A salvage excavation was conducted in September 2000 on the southern slope of the hill where the Holyland Hotel is located in Jerusalem (A-3294; map ref. NIG 21785/62905; OIG 16785/12905), prior to paving a road. The excavation, on behalf of the Antiquities Authority and financed by the ‘Ehud Tayyar’ Company, was directed by Y. Zelinger, with the assistance of V. Essman and V. Pirsky (surveying), I. Berin (drafting) and T. Sagiv (photography).

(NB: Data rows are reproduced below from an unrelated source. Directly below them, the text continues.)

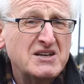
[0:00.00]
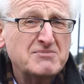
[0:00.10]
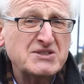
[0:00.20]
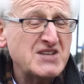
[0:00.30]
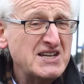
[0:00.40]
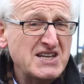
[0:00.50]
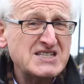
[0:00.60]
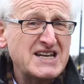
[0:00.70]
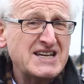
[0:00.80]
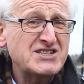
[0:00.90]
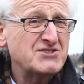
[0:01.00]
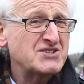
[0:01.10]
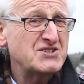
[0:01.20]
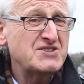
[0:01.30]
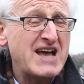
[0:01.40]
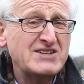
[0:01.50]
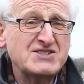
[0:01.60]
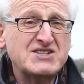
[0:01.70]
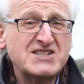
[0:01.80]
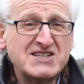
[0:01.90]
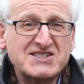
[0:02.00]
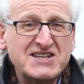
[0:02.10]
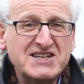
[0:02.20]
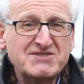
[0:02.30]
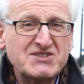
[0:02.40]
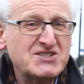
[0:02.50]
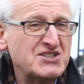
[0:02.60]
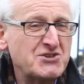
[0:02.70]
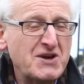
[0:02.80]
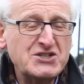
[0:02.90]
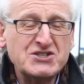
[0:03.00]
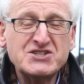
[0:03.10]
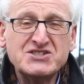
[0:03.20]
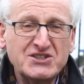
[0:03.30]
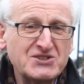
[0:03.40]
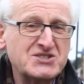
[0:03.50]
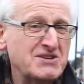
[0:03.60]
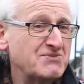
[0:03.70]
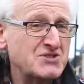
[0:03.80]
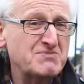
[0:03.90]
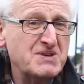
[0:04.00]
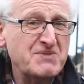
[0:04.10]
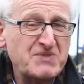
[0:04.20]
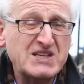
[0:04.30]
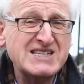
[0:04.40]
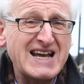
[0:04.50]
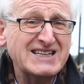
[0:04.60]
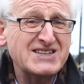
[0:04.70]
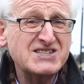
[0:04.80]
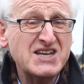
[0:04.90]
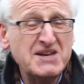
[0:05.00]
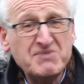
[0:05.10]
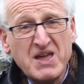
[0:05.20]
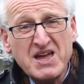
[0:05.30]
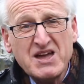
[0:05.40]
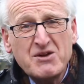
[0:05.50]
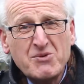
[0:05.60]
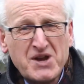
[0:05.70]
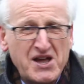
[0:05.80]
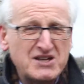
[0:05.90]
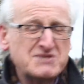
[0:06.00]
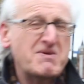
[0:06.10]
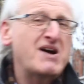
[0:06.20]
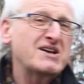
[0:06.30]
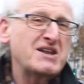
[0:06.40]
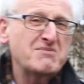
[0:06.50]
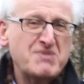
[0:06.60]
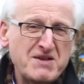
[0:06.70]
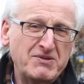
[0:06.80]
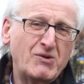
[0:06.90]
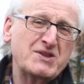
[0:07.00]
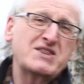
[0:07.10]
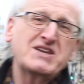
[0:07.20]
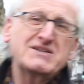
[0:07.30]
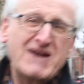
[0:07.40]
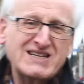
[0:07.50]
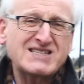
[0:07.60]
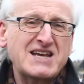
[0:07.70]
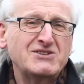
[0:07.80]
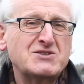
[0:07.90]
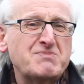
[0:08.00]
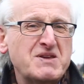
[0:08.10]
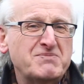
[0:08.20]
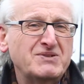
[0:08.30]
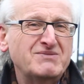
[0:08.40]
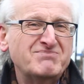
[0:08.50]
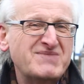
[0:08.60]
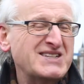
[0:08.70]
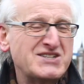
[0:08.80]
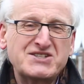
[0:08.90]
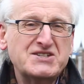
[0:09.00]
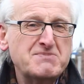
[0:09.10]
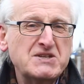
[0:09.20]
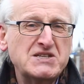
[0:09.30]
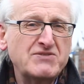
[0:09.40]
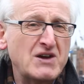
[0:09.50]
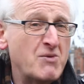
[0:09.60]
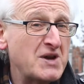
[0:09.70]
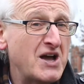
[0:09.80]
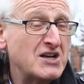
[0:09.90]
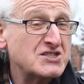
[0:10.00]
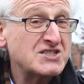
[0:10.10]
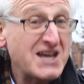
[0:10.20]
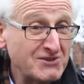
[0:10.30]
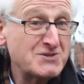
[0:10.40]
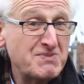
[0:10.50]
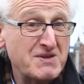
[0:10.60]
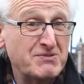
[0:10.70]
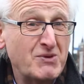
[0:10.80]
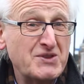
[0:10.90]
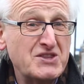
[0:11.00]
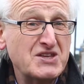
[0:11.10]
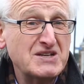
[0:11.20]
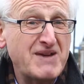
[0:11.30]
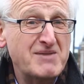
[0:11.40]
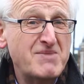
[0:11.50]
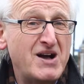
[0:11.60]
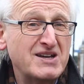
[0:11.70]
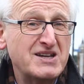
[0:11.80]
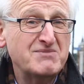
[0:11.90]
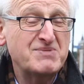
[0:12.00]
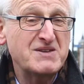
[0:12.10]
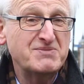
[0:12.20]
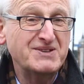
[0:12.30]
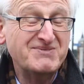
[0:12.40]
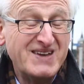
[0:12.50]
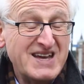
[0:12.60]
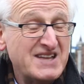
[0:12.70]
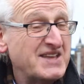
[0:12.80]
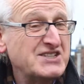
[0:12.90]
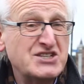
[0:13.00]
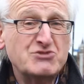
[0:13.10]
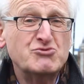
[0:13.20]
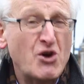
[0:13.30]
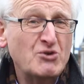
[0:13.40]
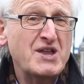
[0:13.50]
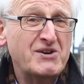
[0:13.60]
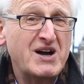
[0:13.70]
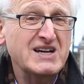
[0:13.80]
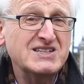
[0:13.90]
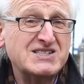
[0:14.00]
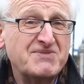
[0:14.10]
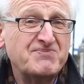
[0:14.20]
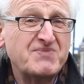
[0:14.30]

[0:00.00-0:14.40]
But 10 years later, in 2016, the situation still seems to be exactly the same. When I ask marketing people what they think about salespeople, they're just dismissive. And when I ask salespeople what they think about marketing people, they just roll their eyes.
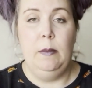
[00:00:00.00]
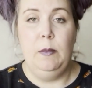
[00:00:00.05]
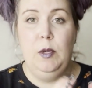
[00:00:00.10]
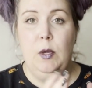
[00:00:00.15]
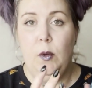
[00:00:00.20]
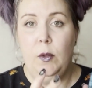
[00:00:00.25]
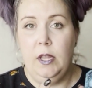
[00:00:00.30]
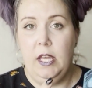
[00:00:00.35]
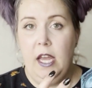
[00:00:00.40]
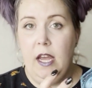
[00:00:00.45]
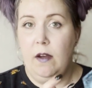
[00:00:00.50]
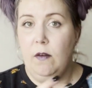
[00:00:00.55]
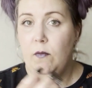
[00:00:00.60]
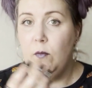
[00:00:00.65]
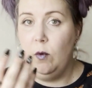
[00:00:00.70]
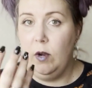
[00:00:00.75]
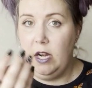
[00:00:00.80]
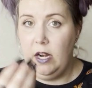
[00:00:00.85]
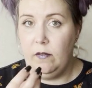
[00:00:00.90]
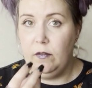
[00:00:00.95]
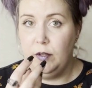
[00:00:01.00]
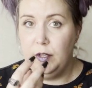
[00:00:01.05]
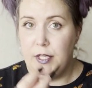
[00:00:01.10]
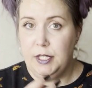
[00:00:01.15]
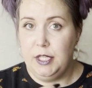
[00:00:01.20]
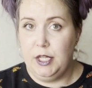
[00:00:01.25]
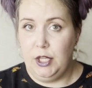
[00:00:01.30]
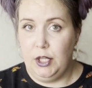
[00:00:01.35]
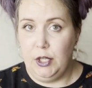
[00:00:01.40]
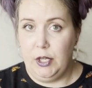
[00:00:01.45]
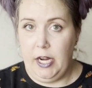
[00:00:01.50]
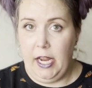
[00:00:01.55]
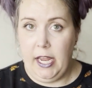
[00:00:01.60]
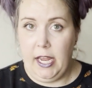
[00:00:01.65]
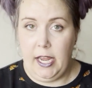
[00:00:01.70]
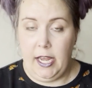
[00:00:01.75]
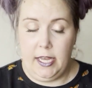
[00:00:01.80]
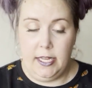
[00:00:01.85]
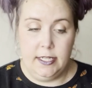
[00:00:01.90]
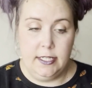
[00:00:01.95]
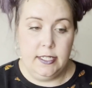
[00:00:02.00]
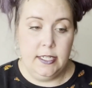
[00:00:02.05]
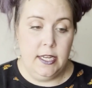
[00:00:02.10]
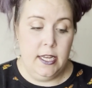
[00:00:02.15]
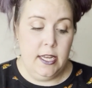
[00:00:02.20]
You only have whatever is in your hand.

The remains exposed in the excavation included a watchman’s hut (Area A), a water reservoir (Area B) and winepresses (Areas B, E) that dated to the Ottoman period––the time of the Arab village, Mana
hat (El-Maliha), which was located there until 1948. Hewn burial caves with vertical entry shafts were recorded as well and were dated to the Intermediate Bronze Age (EB IV; Areas C, D), judging by their small finds.
Area A
(Fig. 1) was at the western end of the excavation. Remains of a square watchman’s hut (3.5 × 4.0 m), built of medium-sized fieldstones that were set on bedrock, were discovered. The northern side (W100) was preserved 1.5 m high and the southern side (W101) was preserved 0.5 m high. The watchman’s hut contained ceramic finds that mainly dated to the Ottoman period, with several sherds from the Mamluk period. A segment of a shallow channel (length 7 m) built of flat fieldstones was discerned
next to the northern side of the hut; it drained the rain runoff that flowed down the slope.
Area B
(Fig. 2) was 40 m east of Area A. A hewn, rectangular pool (L302; 4.2 × 5.5 m, depth 1.5–4.0 m) for storing runoff was found. The pool served the residents of the Arab village, but it is possible that its use began in an earlier period. No datable finds were retrieved from the pool. Next to the northern corner of the pool was a hewn winepress that comprised a treading surface, which made use of a large inclined stone (L305; 2.0 × 2.5 m) and a collecting vat (L303; diam. 0.7 m, depth 0.8 m). The southern corner of the collecting vat was destroyed when the pool was quarried; therefore, the winepress probably predated the pool.
Area C
was 50 m east of Area B. A rock-cut burial tomb with a vertical entry shaft (diam. 1.0–1.2 m, depth 0.9–1.9 m) that descended to an entrance (diam. 0.5–0.6 m), leading to a burial chamber (diam. 2 m, height 0.9–1.2 m), was uncovered. The cave, which was plundered in the past, contained a few non-diagnostic potsherds, bones that belonged to at least one individual 14–16 years of age, and hundreds of beads, mostly of white faience and a few of different-colored carnelian, which dated the cave to the Intermediate Bronze Age. Several square nails that probably belonged to bronze daggers from the Intermediate Bronze Age were recovered from the cave as well. Two hewn shafts (diam. 1.2 m, depth 0.5 m) were noted 2 m east of the burial cave; they belonged to burial caves that were probably part of the same cemetery.
Area D
was c
. 20 m northwest of Area C. On a bedrock terrace, higher than Area C, four burial caves with remains of vertical entry shafts were detected. They were probably part of the same cemetery from the Intermediate Bronze Age. It seems that the residents of the Arab village knew about the ancient caves and adapted them through quarrying to be reused for storage and shelter.
Area E
(Fig. 3) was 15 m east of Area B and included a winepress hewn on a leveled bedrock surface. It consisted of a rectangular treading surface (L309; 2.0 × 2.5 m, depth 5 cm) that was cut haphazardly and a collecting vat to its west (L310; 1.2 × 1.5 m, depth 0.6 m). Modern potsherds in the collecting vat indicate it was probably used as a refuse pit in recent times.